As part of the new system, developers building software for Apple’s devices will be able to opt for users’ information to have no encryption, single-key encryption, or multi-key encryption “with per-file keys for file data and a separate key for sensitive metadata” – comparable to leaving a door unlocked, using one key, or using two keys.
In its documentation of APFS, Apple explains that full disk encryption has been available on OS X since version 10.7 Lion. APFS differs in that it encrypts files individually rather than as a one unit, similar to other encryption mechanisms Apple introduced to its iOS platform in 2010. It also encrypts related metadata – the basic summary attached to each file – and will keen data secure even when the device has been physically hacked.
Since its battle with the FBI, Apple has made a number of important changes to increase security and tighten encryption. Apple itself couldn’t decrypt information the agency demanded, but the company did have the keys to access information stored in the shooter’s iCloud account. The company is now reportedly considering a system that wouldn’t allow it to access iCloud data.
The Department of Homeland Security is likely to expand its role and profile as the lead agency in the federal government for cybersecurity. A bill approved by the House Homeland Security Committee could create a new DHS cyber defense agency that would be called the Cybersecurity and Infrastructure Protection Agency. The transformation would reorganize and optimize key cybersecurity roles and functions currently in DHS’s National Protection and Programs Directorate. The change may take place as early as 2017 as it has strong bi-partisan support.
The prospective agency would replace NPPD and put a stronger focus on DHS’s integral role in cyber preparedness, response and resilience.
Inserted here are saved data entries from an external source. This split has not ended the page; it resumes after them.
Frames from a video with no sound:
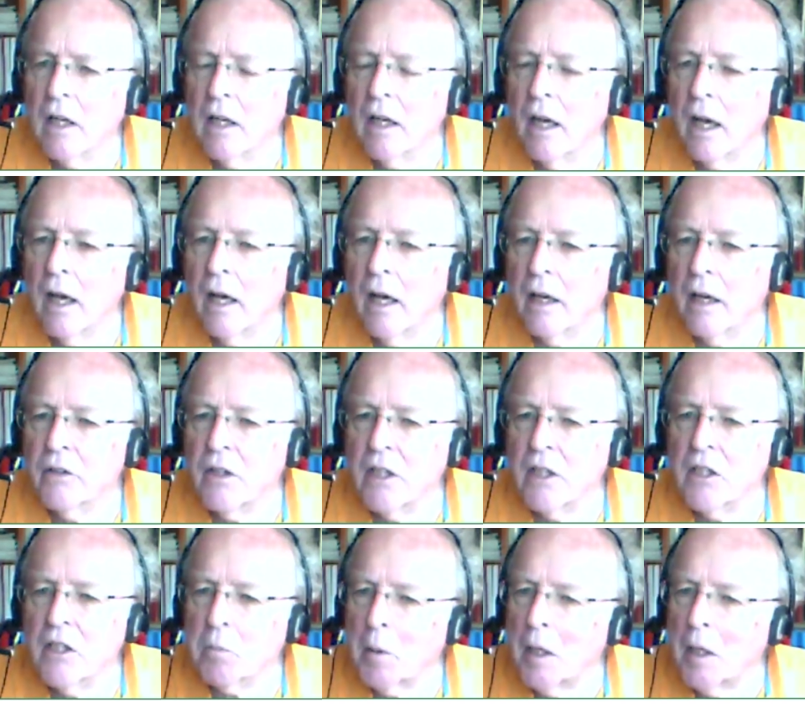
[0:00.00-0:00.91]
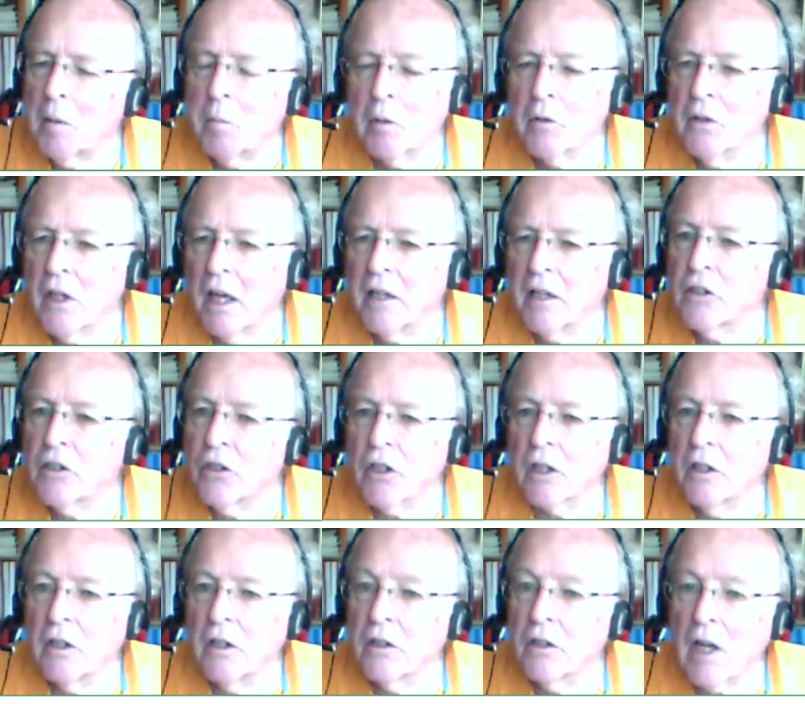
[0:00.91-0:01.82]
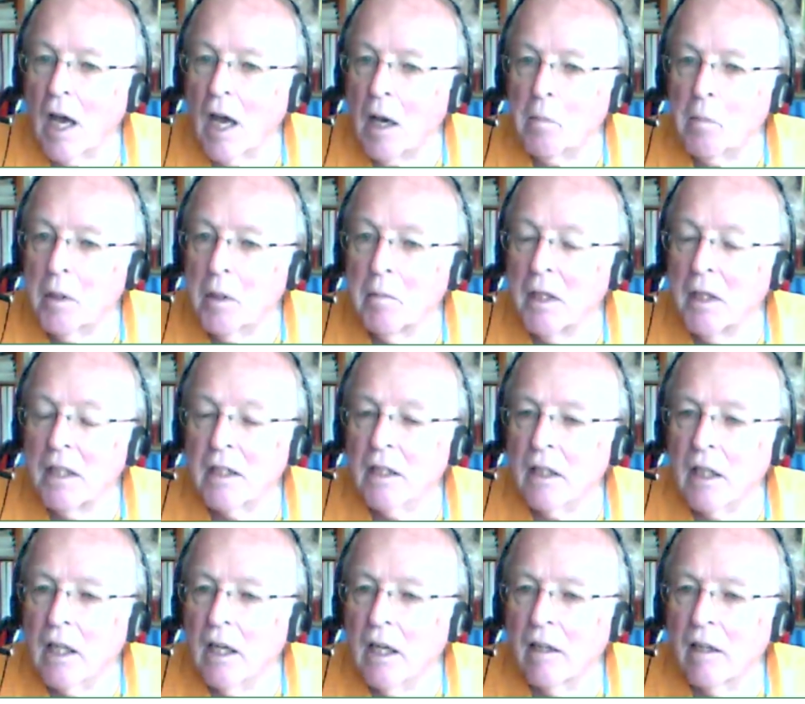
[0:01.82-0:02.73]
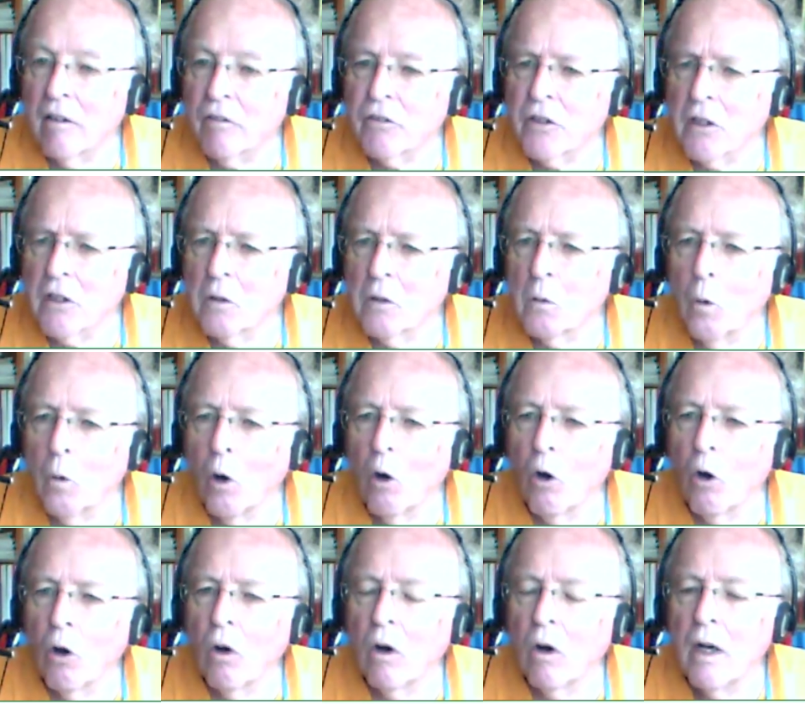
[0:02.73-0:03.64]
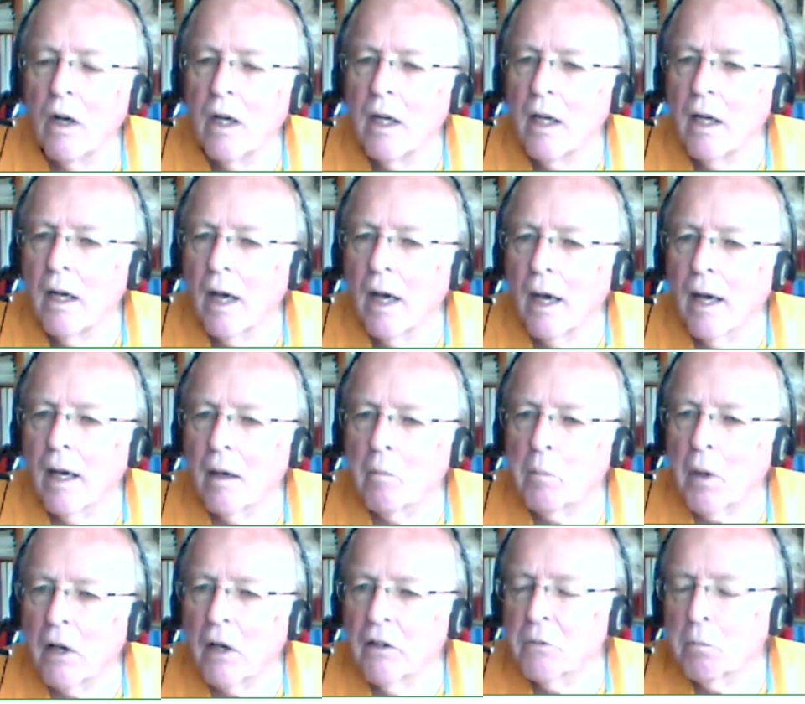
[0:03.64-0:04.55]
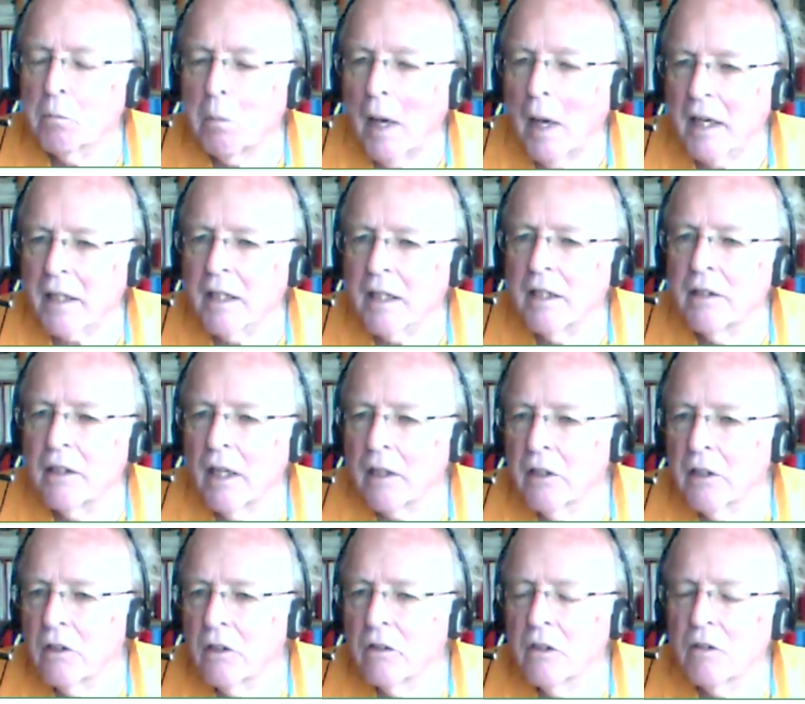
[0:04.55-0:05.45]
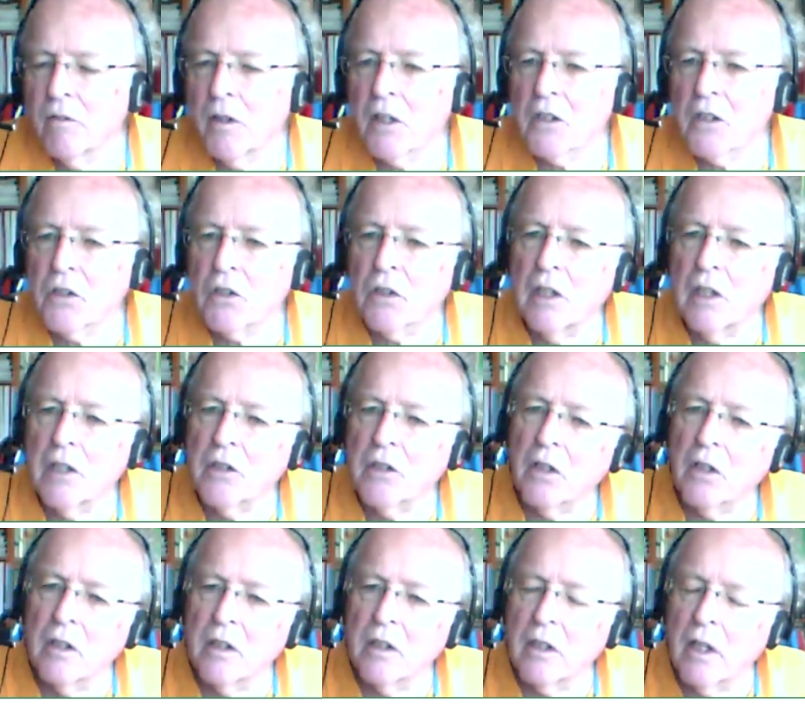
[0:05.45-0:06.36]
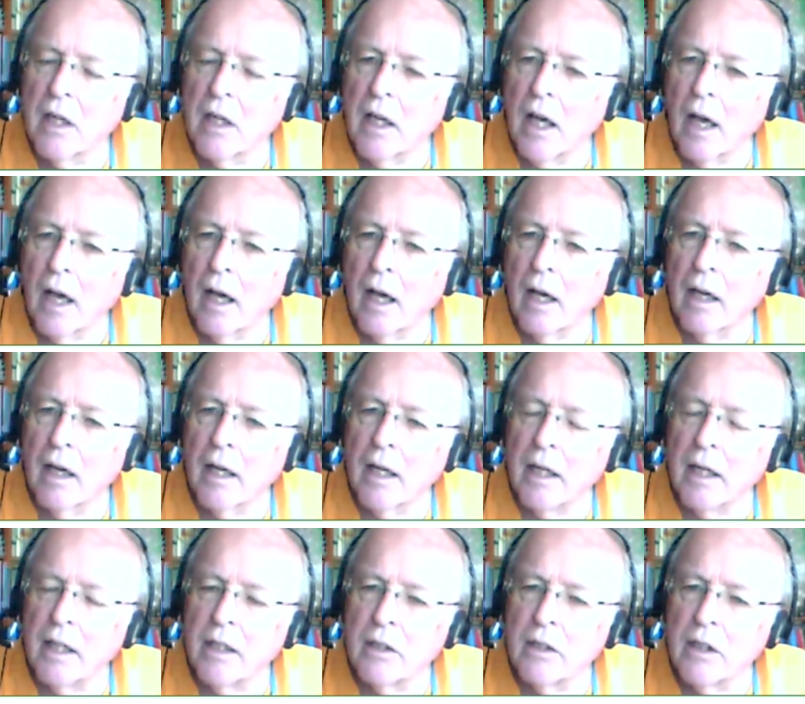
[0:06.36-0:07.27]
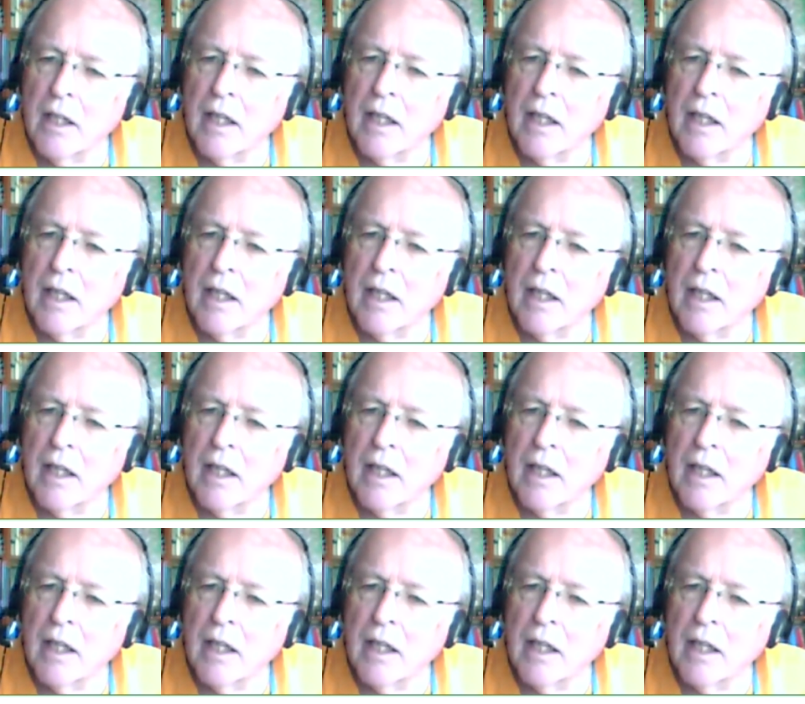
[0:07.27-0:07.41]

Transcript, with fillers: yeah. uh, these people then turned up immediately after the war, uh, both back in their universities and uh, in the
More importantly, it would reorganize the agency into an operational role to help protect against targeted cyber intrusions of the nation’s critical infrastructure, such as financial systems, chemical plants, water and electric utilities, hospitals, communication networks, commercial and critical manufacturing, pipelines, shipping, dams, bridges, highways and buildings.
NATO’s Designation of Cyber as an Operational Domain of Conflict offers some new and interesting possibilities in need of considering from the collective defense perspective:
Indeed, the designation of cyber as a domain of conflict is significant, and the ability to invoke Article 5 in response to a cyberattack (not all cyberattacks, just some of them. On this particular point, Stolenberg said that “a cyber attack can trigger Article 5, meaning that a cyber attack can trigger collective defence, because we regard cyber attacks as something that can cause a lot of damage and can be very dangerous. . . . but the same time I think it’s also important to understand that cyber is not something that always triggers Article 5.”
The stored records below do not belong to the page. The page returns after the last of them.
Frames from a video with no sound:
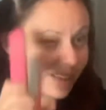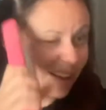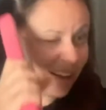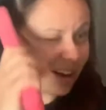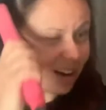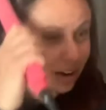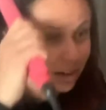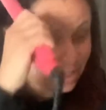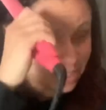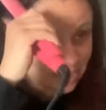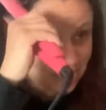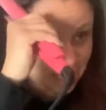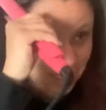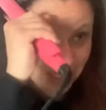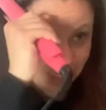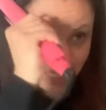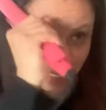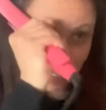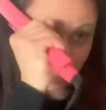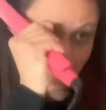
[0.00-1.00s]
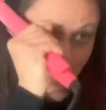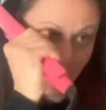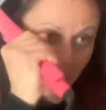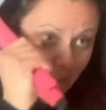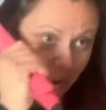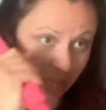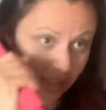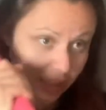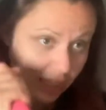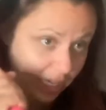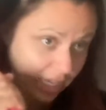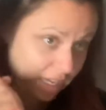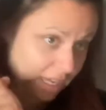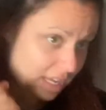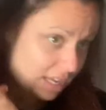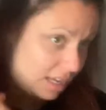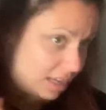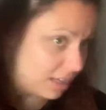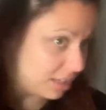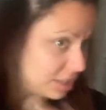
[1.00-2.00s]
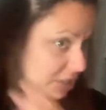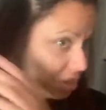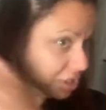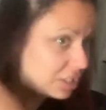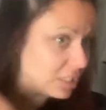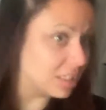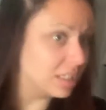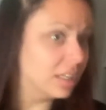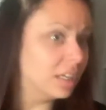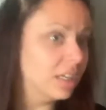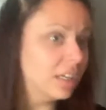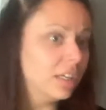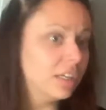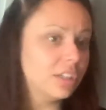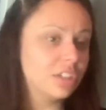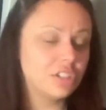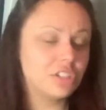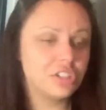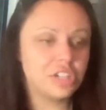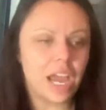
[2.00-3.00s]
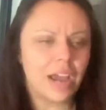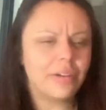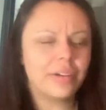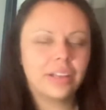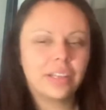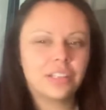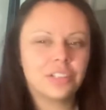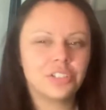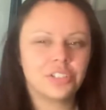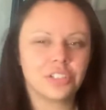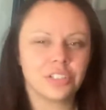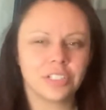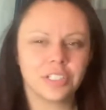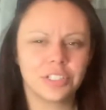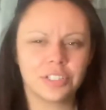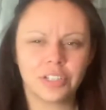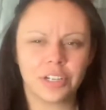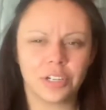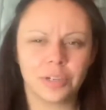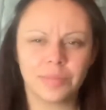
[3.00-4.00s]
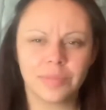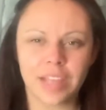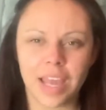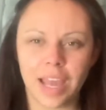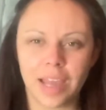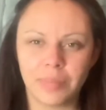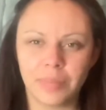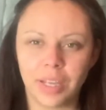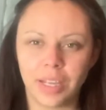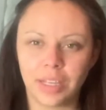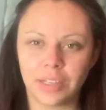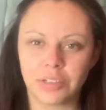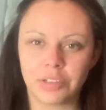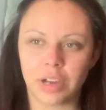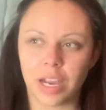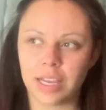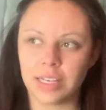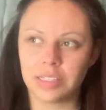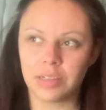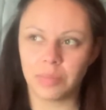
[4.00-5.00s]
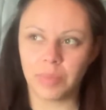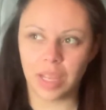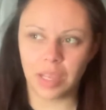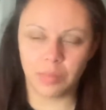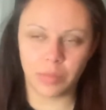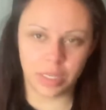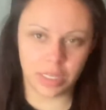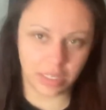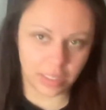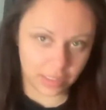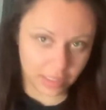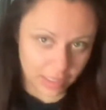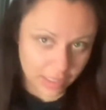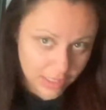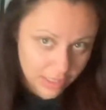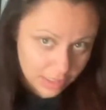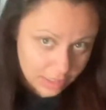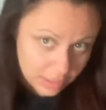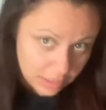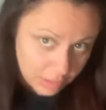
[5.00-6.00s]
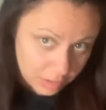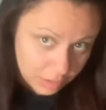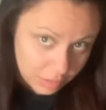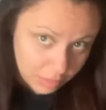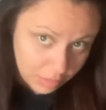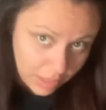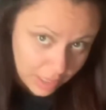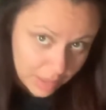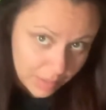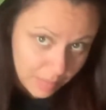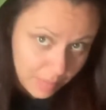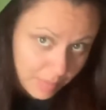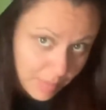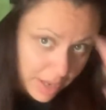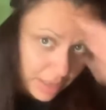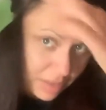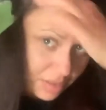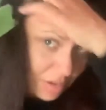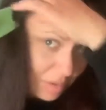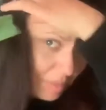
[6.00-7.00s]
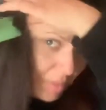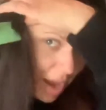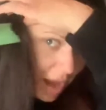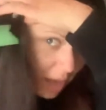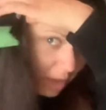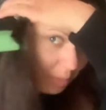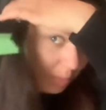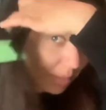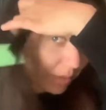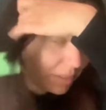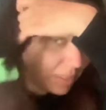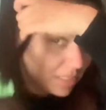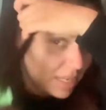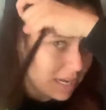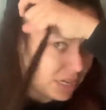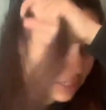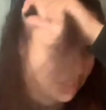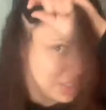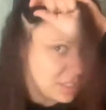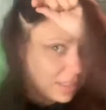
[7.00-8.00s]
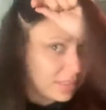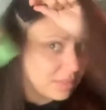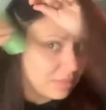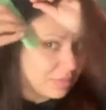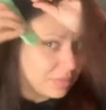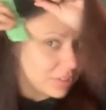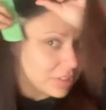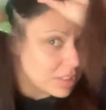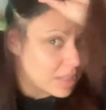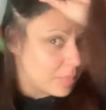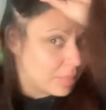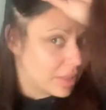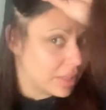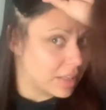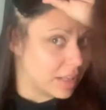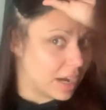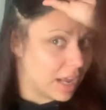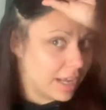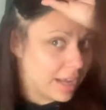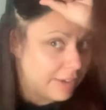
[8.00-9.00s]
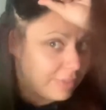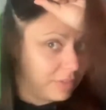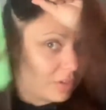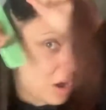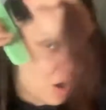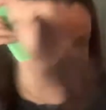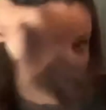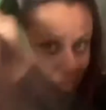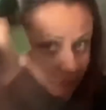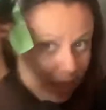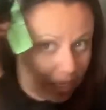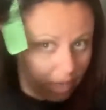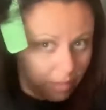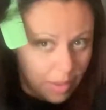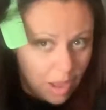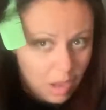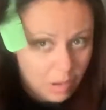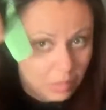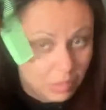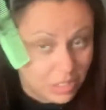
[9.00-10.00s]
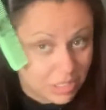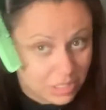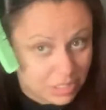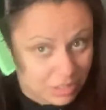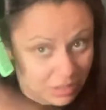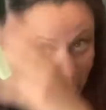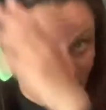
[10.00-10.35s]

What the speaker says: Her sitting there and like just shouting insurance terms at me and trying to make me do like mental math percentages for something that I have no idea about was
But one additional important aspect of designating cyber as a domain of conflict—for the most part, not mentioned in the news articles above—is that it opens the door for NATO to consider the role that offensive cyber operations might play in collective defense. In response to a direct question on this point from a Der Spiegel report who asked “does NATO need to develop also offensive cyber capabilities to possibly attack other, well, any attackers who try to do any harm to NATO countries?”, the official transcript shows that Stolenberg was silent on this matter.
DISA has finally realized everyone is responsible for DoD cyber security rather than just the professionals:
As the pace of connectivity spurs forward, the job of protecting the networks has also expanded, often beyond the resources of the people meant to protect them. DISA Chief Technology Officer David Mihelcic said that because of the speed and adaptability of bad actors, cybersecurity has now moved to a kind of horizontal altruism that affects multiple elements of the information technology industry.
“Security cannot be the sole domain of cybersecurity specialists,” he said. “It has to be owned by everyone, to include the program managers and engineers who are developing and acquiring the system, the system administrators charged with operating the systems.
“We are going to have specialists. We’re going to have the CPTs — the cyber protection teams. We’re going to have offensive information and our cybersecurity forces as well, but cybersecurity cannot be the sole domain. We, the developers, the technologists and you, our mission partners, need to ensure that the [whole thing] is secure.”